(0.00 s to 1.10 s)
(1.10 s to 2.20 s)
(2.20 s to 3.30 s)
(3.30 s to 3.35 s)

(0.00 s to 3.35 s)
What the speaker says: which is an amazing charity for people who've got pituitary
==
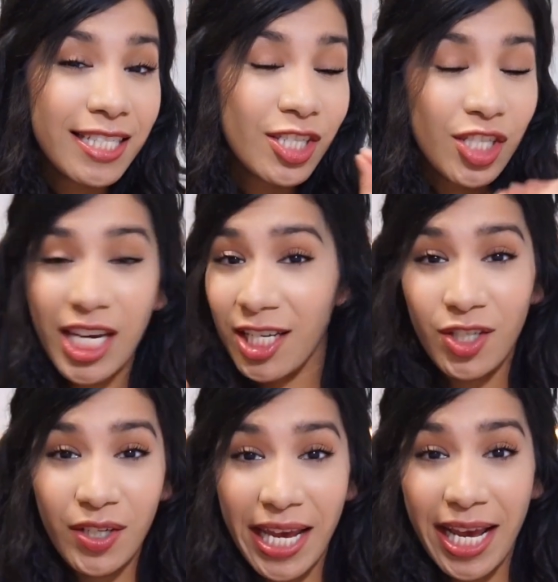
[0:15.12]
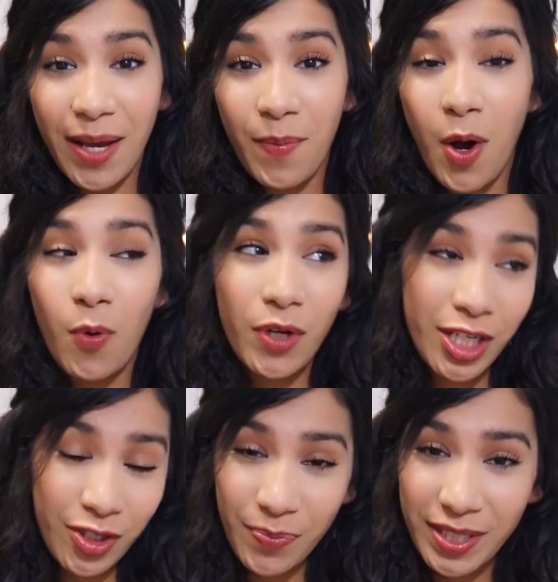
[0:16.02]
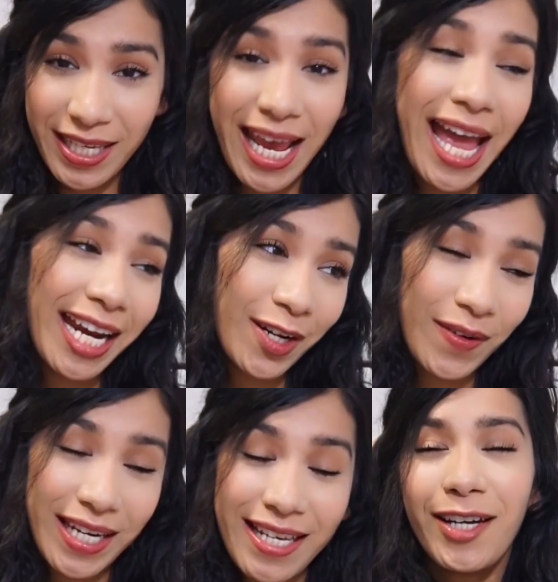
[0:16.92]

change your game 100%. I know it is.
...
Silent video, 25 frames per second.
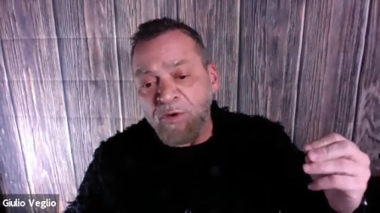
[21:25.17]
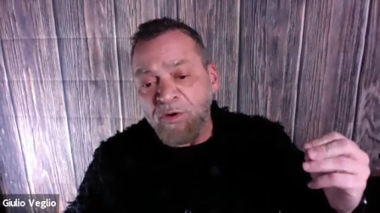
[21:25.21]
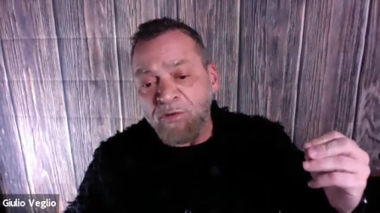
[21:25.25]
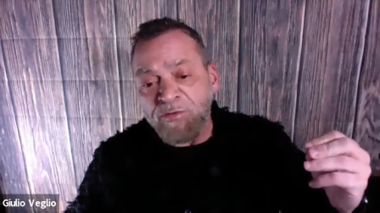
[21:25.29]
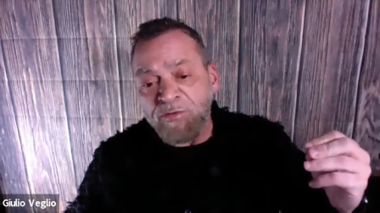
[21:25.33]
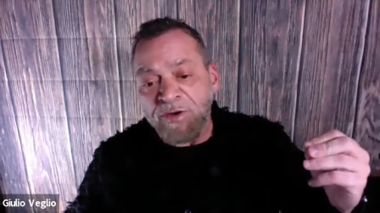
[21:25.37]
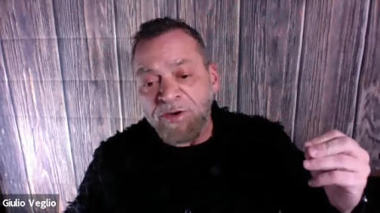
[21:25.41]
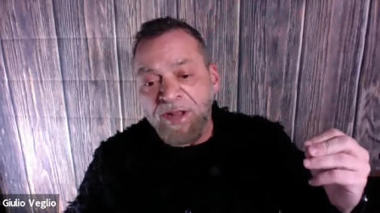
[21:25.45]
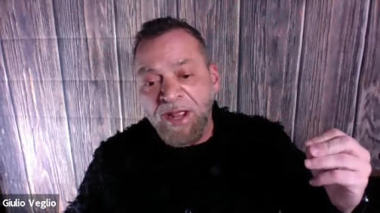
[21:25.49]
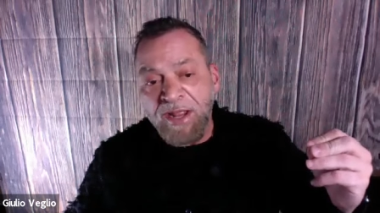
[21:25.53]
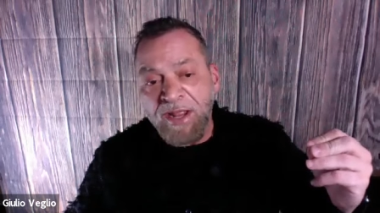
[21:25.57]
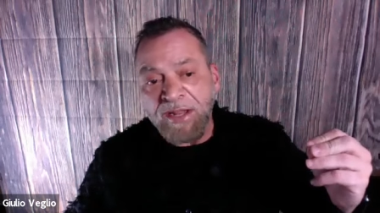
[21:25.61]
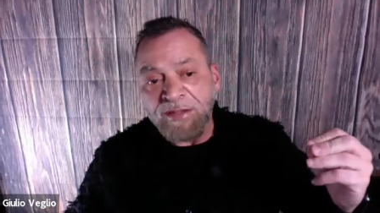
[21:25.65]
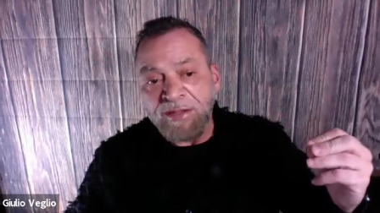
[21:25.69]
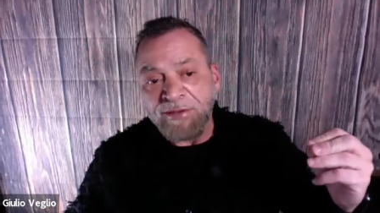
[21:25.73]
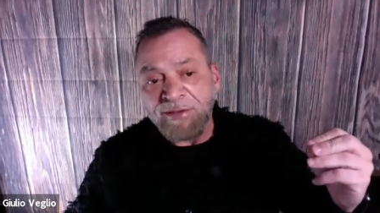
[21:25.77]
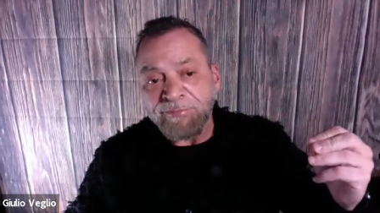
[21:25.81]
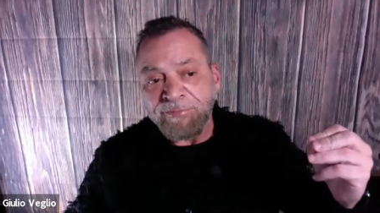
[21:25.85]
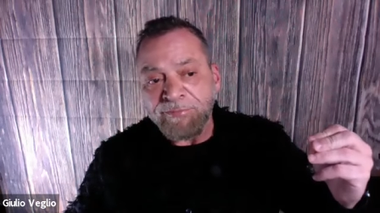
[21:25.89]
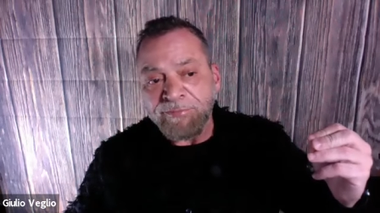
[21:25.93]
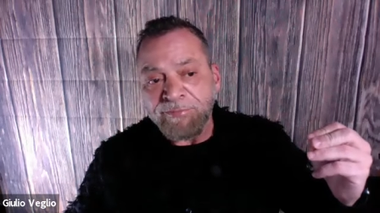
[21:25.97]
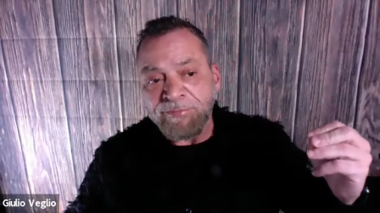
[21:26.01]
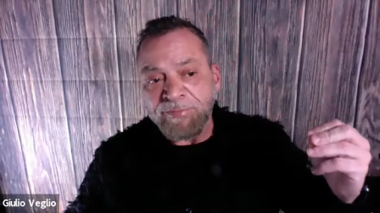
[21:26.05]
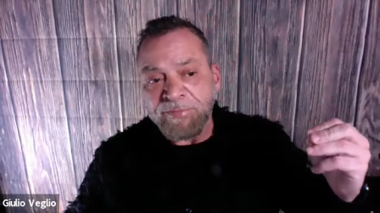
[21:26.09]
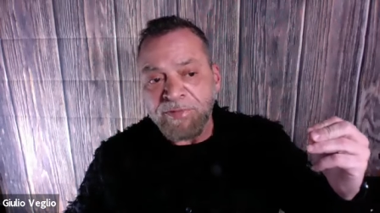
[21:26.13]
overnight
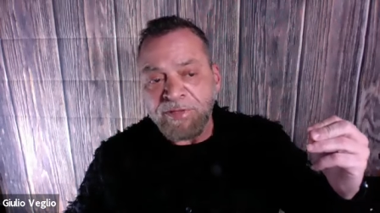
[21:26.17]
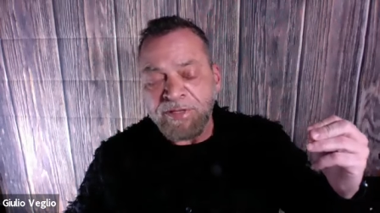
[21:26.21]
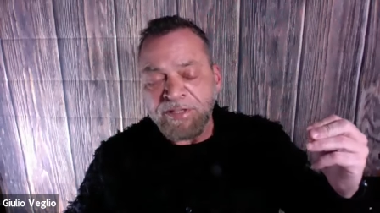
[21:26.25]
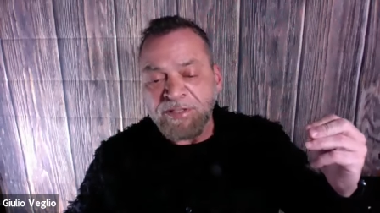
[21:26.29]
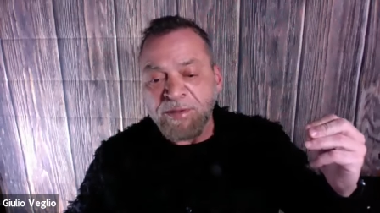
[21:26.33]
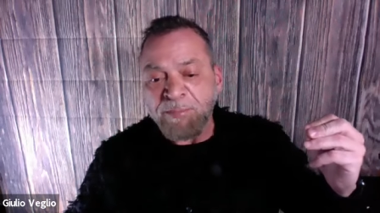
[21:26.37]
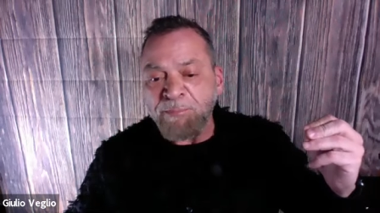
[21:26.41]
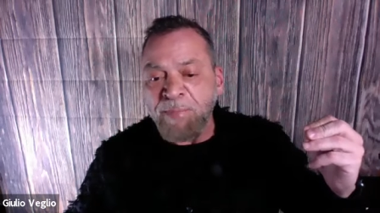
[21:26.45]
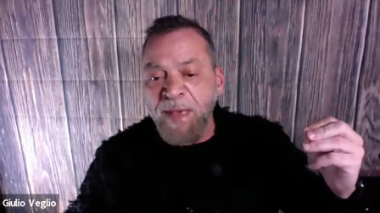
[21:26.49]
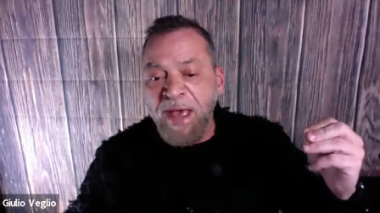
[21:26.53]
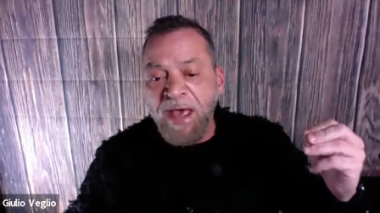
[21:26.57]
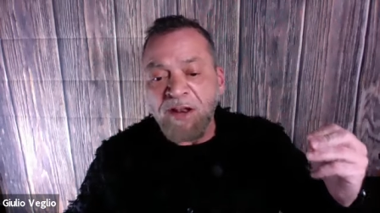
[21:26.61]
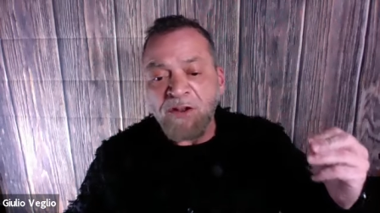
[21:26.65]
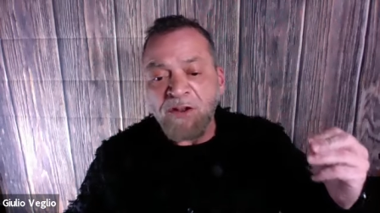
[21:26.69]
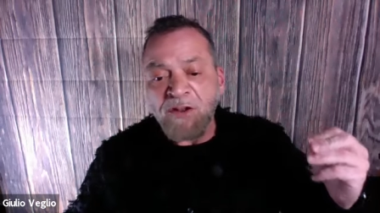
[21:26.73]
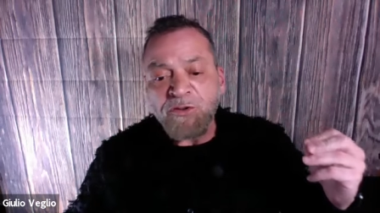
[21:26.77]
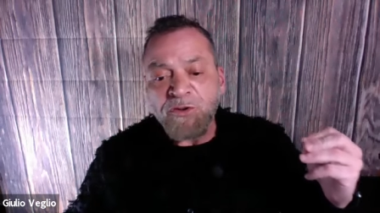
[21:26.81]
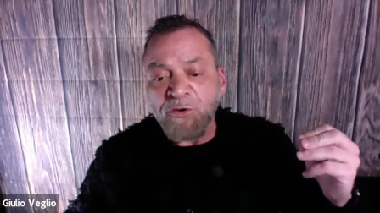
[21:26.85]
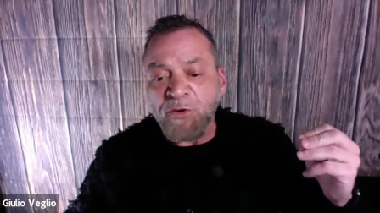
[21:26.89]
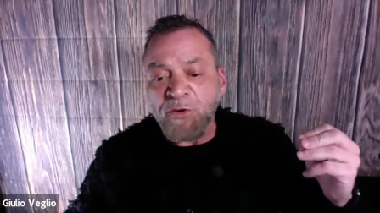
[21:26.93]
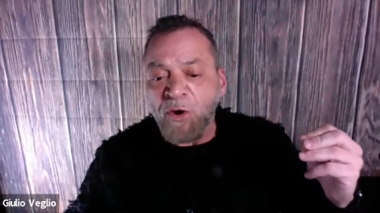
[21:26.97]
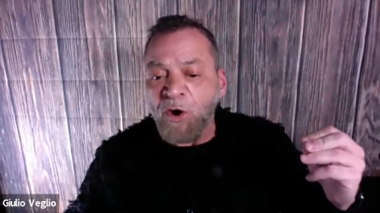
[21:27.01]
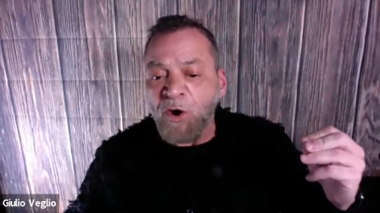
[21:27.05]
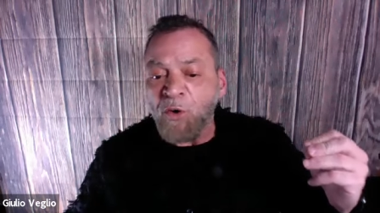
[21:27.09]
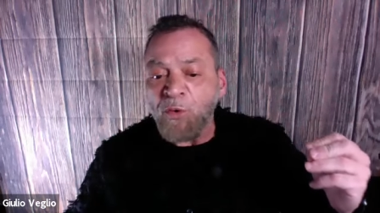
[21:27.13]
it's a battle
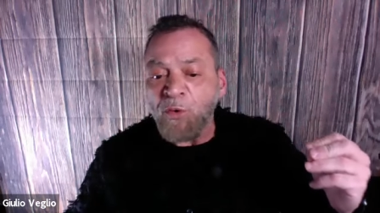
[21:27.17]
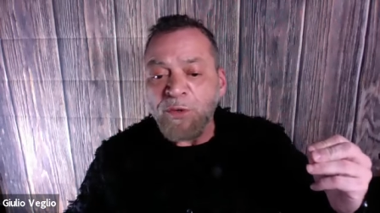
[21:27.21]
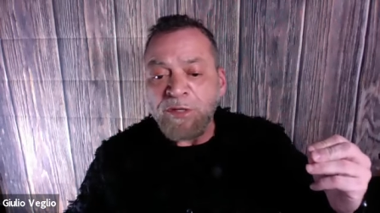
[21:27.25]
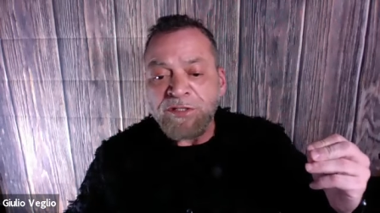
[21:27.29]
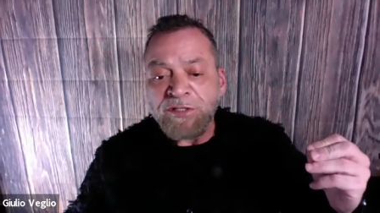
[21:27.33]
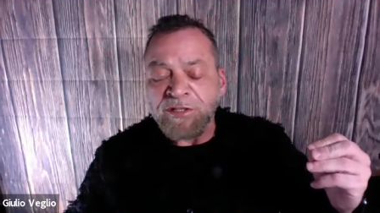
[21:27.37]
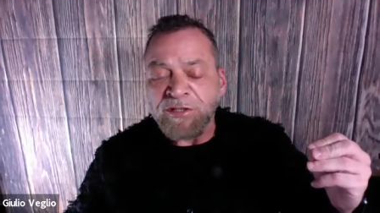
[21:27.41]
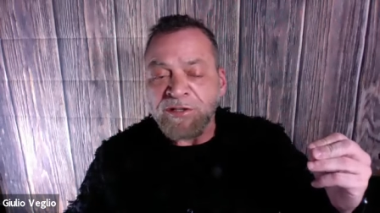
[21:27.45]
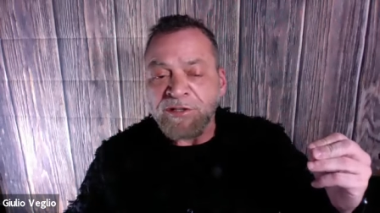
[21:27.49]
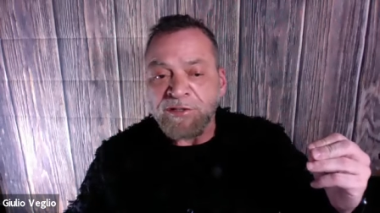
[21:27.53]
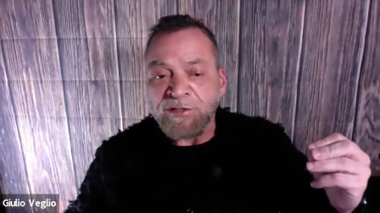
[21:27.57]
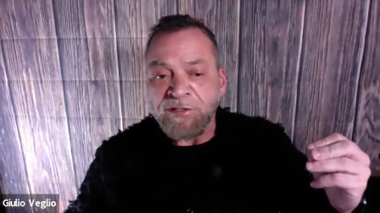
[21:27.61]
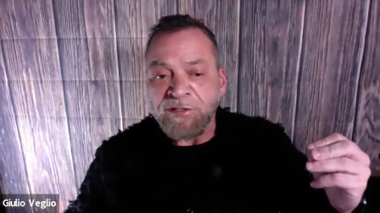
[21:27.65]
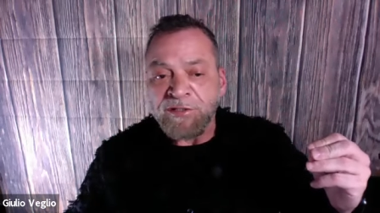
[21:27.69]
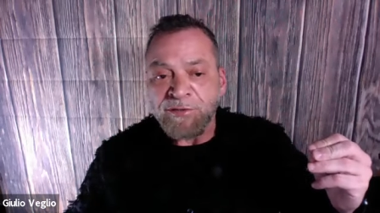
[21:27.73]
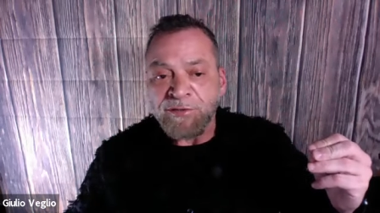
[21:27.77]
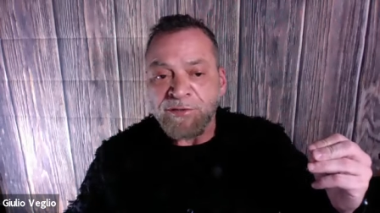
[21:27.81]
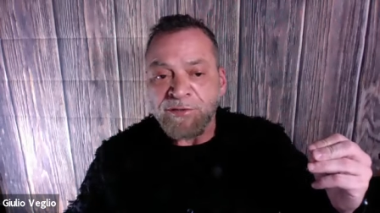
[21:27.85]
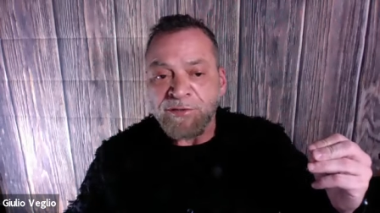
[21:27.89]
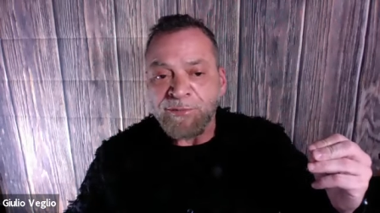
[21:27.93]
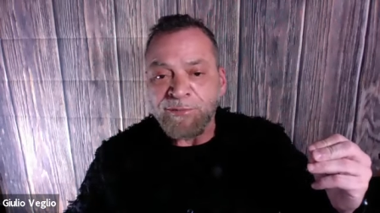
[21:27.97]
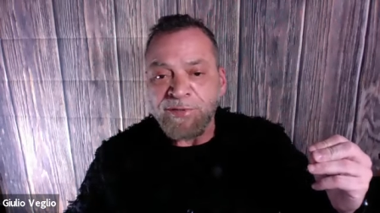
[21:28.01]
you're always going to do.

→ **Work to complete**
Take from the material above the lines running from the one with "(0.00 s to 1.10 s)" through the one with "What the speaker", and repeat them exactly, with nothing else.

→ **Output for this exercise**
(0.00 s to 1.10 s)
(1.10 s to 2.20 s)
(2.20 s to 3.30 s)
(3.30 s to 3.35 s)

(0.00 s to 3.35 s)
What the speaker says: which is an amazing charity for people who've got pituitary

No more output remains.